Because Lin28a was found to activate the insulin-PI3K-mTOR pathway both in vitro and in vivo, the researchers tested whether the metabolic effects of Lin28a in vivo could be inhibited by drugs that block the mTOR pathway. To this end they injected Lin28a Tg and wild-type littermates with rapamycin three times per week, starting when they were 18 days old.
Rapamycin blocked the growth enhancement that the authors previous studies had shown occurred in Lin28a Tg mice, at doses that had little growth suppressive effects on wild-type animals. Short-term rapamycin treatment also reversed Lin28a-related enhancements to glucose uptake and reduced the insulin-sensitivity of Lin28a Tg mice to wild-type levels.
When the team evaluated human genetic data to see whether the Lin28/let-7 pathway may be involved in type 2 diabetes, they found that numerous predicted let-7 target genes had been linked with the disease through genome-wide association studies and meta-analyses.
“Of the computationally predicted let-7 targets associated with T2D, IGF2BP1/2/3 and Hmga2 have been verified as let-7 targets in several studies,” the authors remark. Looking more closely at these genes in cell culture experiments, they confirmed that cells increased the expression of Igf2bp1, Igf2bp2, and Hmga2 mRNA following Lin28a overexpression. Increased expression of Igf2bp2 and Igf2bp3 was also demonstrated in Lin28a Tg muscle, confirming the link in vivo.
Further analysis of human genetic data suggested a more widespread connection between susceptibility to type 2 diabetes and let-7 targets in addition to those targets in validated type 2 diabetes association regions. Evaluation of data from the DIAGRAM+ meta-analysis of eight GWAS found significant enrichment of targets that includes genes overexpressed in response to let-7 overexpression.

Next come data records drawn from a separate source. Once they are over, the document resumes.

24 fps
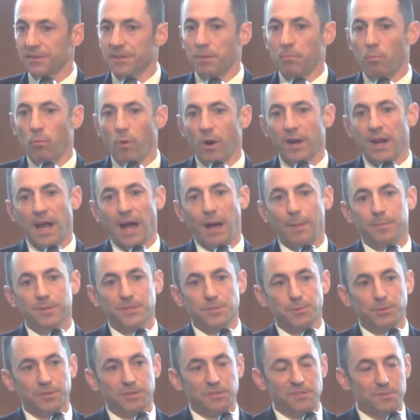then what
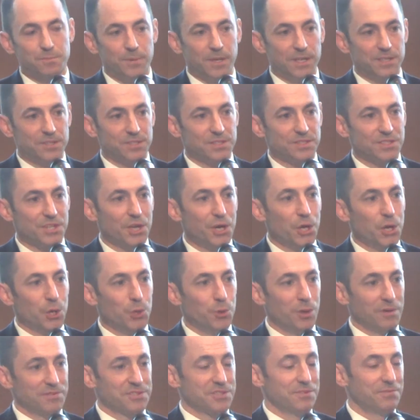happens with those patients
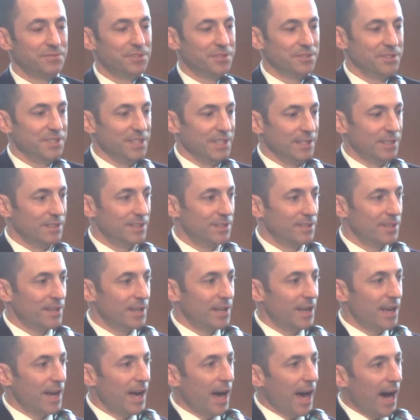who have severe need?
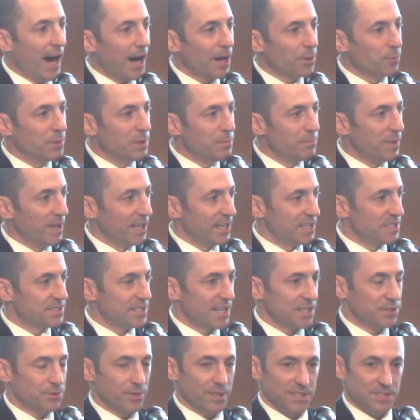How do we manage
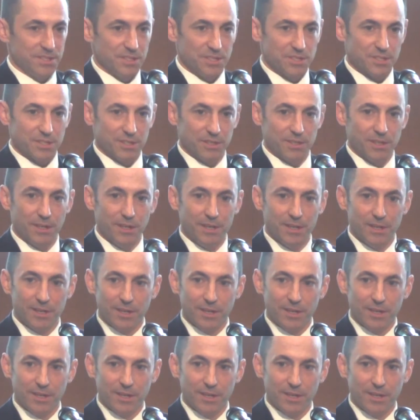that transition?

“The genes driving the type 2 diabetes enrichment signals for the different let-7 target sets include both functionally redundant homologs of T2D-associated genes such as IGF2BP1 (IGF2BP2), HMGA1 (HMGA2), DUSP12, and DUSP16 (DUSP9) and genes in the insulin-PI3K-mTOR pathway, including IRS2, INSR, AKT2, and TSC1,” Dr. Daley et al. note. Similarly, testing for enrichment of let-7 target gene associations with fasting glucose levels indicated an over-representation of multiple genes modestly associated with fasting glucose at different levels of signi?cance for the different let-7 target gene sets.
“Our observation that the iLin28a, iLIN28B, and iLet-7 Tg gain of function mice as well as muscle-specific Lin28a loss of function mice manifest complementary phenotypes supports the notion that Lin28a/b and let-7 are both regulators of growth and developmental maturation,” the authors conclude. “PI3K/Akt signaling is known to promote Glut4 translocation to upregulate glucose uptake, while mTOR signaling can promote glucose uptake and glycolysis by changing gene expression independently of Glut4 translocation. Our report implicates Lin28a/b and let-7 as important modulators of glucose metabolism through interactions with the insulinPI3K-mTOR pathway and T2D-associated genes identified in GWAS.”

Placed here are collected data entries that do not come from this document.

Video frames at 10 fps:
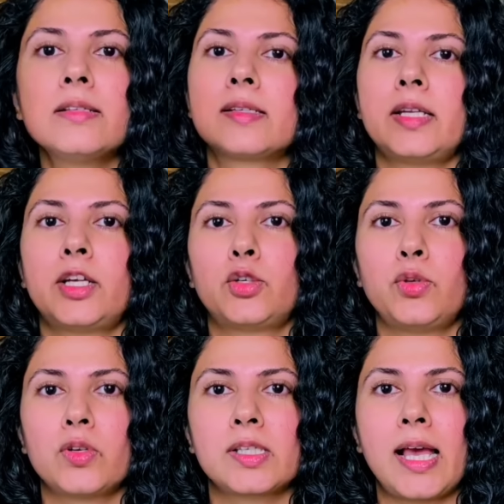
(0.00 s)
stick to
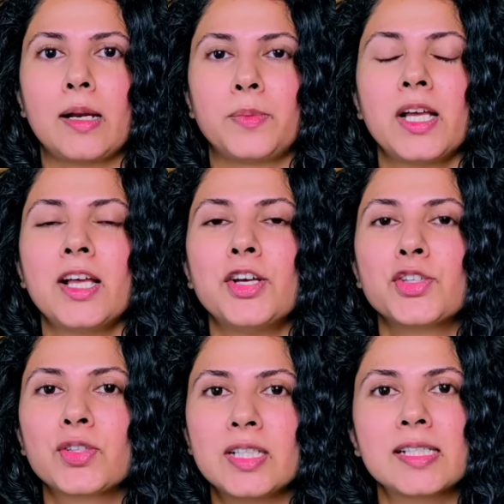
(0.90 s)
your scalp.
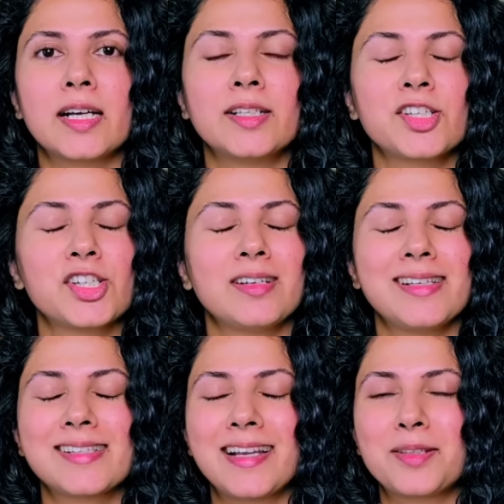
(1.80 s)
So this conditioner
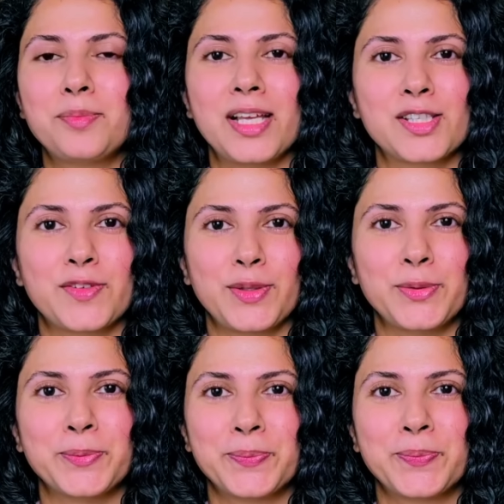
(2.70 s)
is like the best for
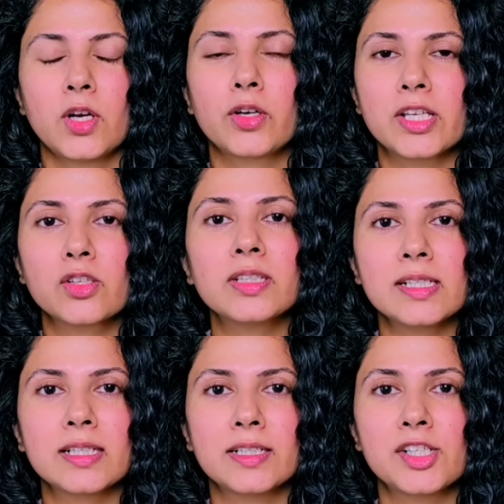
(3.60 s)
you. Okay, so
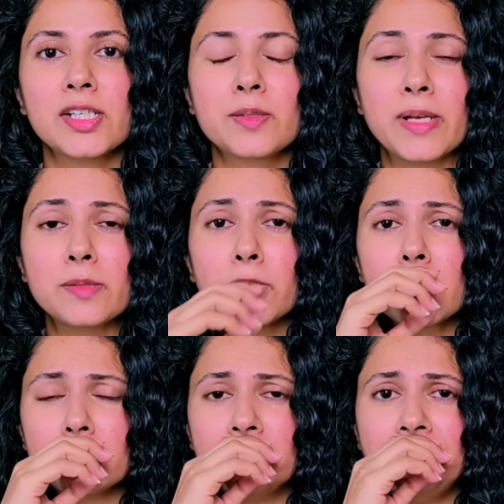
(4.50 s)
this conditioner is best
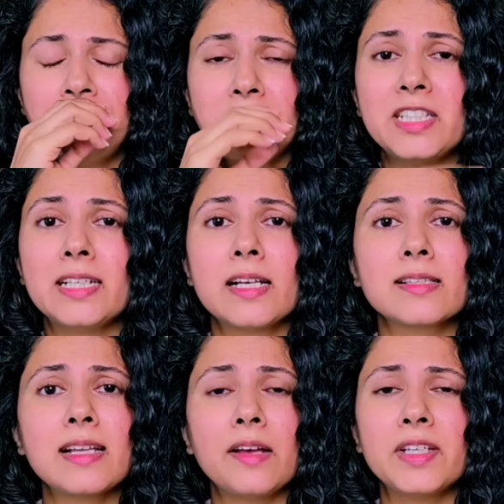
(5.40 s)
because it
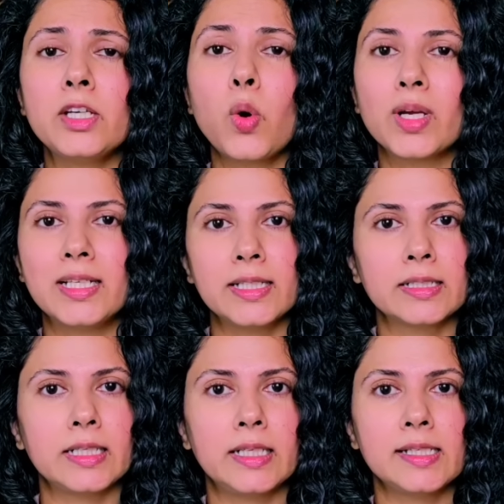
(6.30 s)
doesn't have any oily
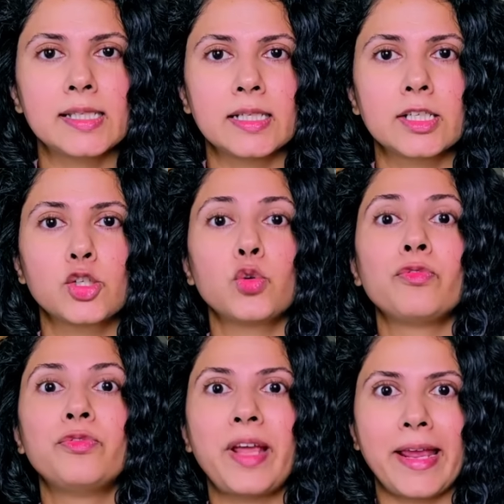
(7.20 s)
ingredients in it to
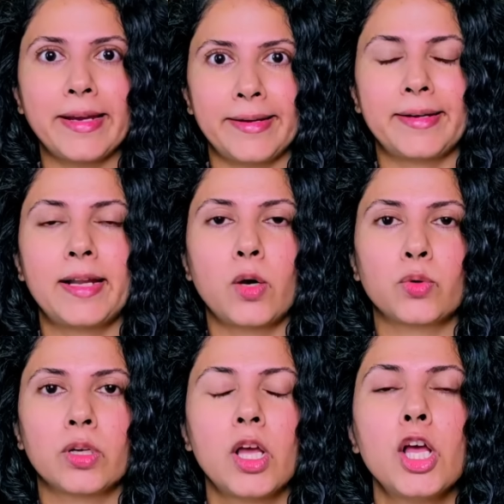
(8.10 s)
weigh it
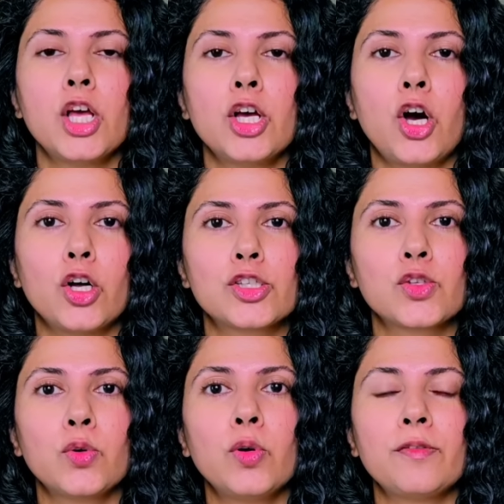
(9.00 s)
down.
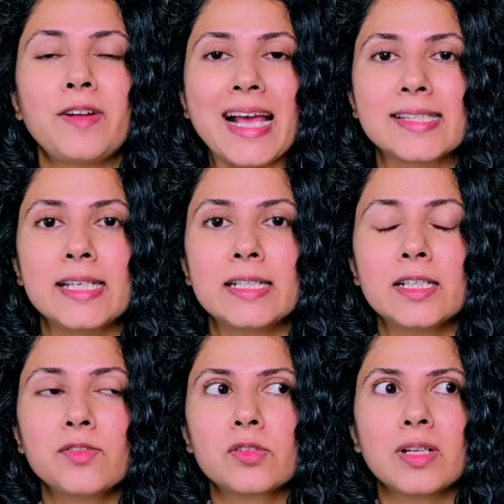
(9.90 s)
Also, flaxseed
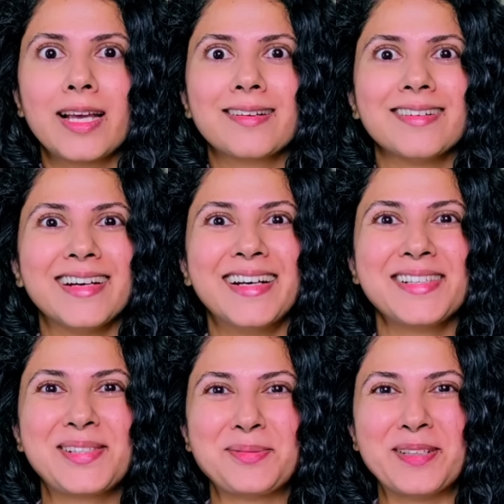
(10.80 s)
gives like
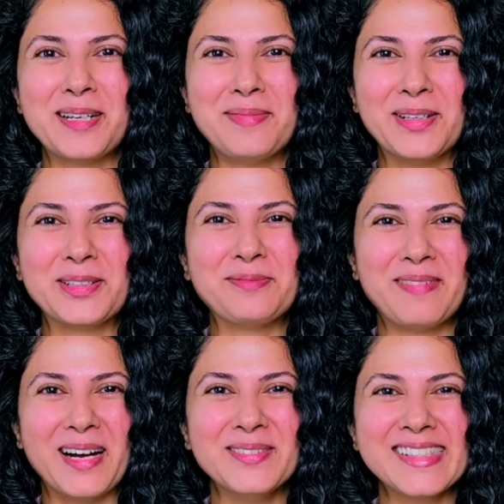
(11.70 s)
a super amount of
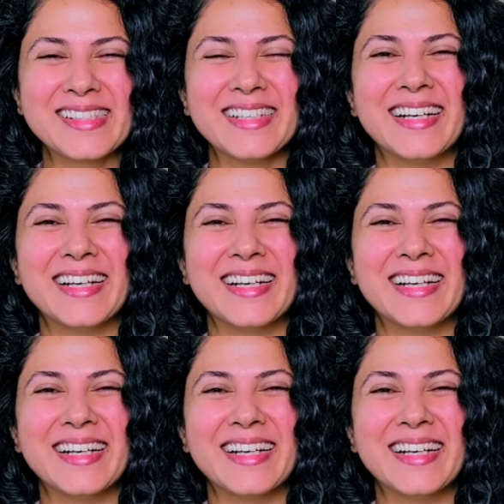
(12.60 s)
bounce.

The researchers admit that while their work implicates let-7 as a regulator of insulin-PI3K-mTOR signaling, it is also possible that there may be a role for direct mRNA targets of Lin28a/b in glucose metabolism. Nevertheless, they stress, “although it is likely that additional mechanisms and feedback loops exist, our data suggests a model whereby Lin28a/b and let-7 coordinate the GWAS identified genes and the insulin-PI3K-mTOR pathway to regulate glucose. It also suggests that enhancing Lin28 function or abrogating let-7 may be therapeutically promising for diseases like obesity and diabetes.”